What you will do: What is needed is a word-for-word copy of the records below.

(Stored data entries)

⁂

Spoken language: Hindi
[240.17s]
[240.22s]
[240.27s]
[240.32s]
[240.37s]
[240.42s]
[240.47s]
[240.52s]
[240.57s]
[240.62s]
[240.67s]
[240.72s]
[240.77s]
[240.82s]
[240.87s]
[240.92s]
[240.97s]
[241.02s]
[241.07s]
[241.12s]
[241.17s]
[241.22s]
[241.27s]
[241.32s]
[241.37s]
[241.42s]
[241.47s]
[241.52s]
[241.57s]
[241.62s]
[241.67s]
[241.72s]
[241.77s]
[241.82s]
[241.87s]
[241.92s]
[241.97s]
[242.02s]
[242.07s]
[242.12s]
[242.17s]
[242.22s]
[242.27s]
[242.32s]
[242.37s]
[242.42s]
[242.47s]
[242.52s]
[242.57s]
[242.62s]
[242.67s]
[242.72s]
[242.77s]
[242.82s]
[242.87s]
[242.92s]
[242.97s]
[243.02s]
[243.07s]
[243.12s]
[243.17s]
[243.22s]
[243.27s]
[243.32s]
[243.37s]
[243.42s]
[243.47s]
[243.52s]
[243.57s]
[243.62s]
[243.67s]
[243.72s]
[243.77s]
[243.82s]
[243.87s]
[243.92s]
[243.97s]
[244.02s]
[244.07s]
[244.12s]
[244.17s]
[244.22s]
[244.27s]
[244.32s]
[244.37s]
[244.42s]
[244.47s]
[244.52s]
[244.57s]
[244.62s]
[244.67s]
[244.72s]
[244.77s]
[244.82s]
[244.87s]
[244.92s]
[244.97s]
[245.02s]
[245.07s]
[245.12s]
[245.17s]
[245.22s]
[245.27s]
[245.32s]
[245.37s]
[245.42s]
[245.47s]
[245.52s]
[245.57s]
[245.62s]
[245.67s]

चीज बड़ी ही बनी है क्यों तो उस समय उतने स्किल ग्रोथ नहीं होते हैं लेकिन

⁂

Solution for this exercise:
Spoken language: Hindi
[240.17s]
[240.22s]
[240.27s]
[240.32s]
[240.37s]
[240.42s]
[240.47s]
[240.52s]
[240.57s]
[240.62s]
[240.67s]
[240.72s]
[240.77s]
[240.82s]
[240.87s]
[240.92s]
[240.97s]
[241.02s]
[241.07s]
[241.12s]
[241.17s]
[241.22s]
[241.27s]
[241.32s]
[241.37s]
[241.42s]
[241.47s]
[241.52s]
[241.57s]
[241.62s]
[241.67s]
[241.72s]
[241.77s]
[241.82s]
[241.87s]
[241.92s]
[241.97s]
[242.02s]
[242.07s]
[242.12s]
[242.17s]
[242.22s]
[242.27s]
[242.32s]
[242.37s]
[242.42s]
[242.47s]
[242.52s]
[242.57s]
[242.62s]
[242.67s]
[242.72s]
[242.77s]
[242.82s]
[242.87s]
[242.92s]
[242.97s]
[243.02s]
[243.07s]
[243.12s]
[243.17s]
[243.22s]
[243.27s]
[243.32s]
[243.37s]
[243.42s]
[243.47s]
[243.52s]
[243.57s]
[243.62s]
[243.67s]
[243.72s]
[243.77s]
[243.82s]
[243.87s]
[243.92s]
[243.97s]
[244.02s]
[244.07s]
[244.12s]
[244.17s]
[244.22s]
[244.27s]
[244.32s]
[244.37s]
[244.42s]
[244.47s]
[244.52s]
[244.57s]
[244.62s]
[244.67s]
[244.72s]
[244.77s]
[244.82s]
[244.87s]
[244.92s]
[244.97s]
[245.02s]
[245.07s]
[245.12s]
[245.17s]
[245.22s]
[245.27s]
[245.32s]
[245.37s]
[245.42s]
[245.47s]
[245.52s]
[245.57s]
[245.62s]
[245.67s]

चीज बड़ी ही बनी है क्यों तो उस समय उतने स्किल ग्रोथ नहीं होते हैं लेकिन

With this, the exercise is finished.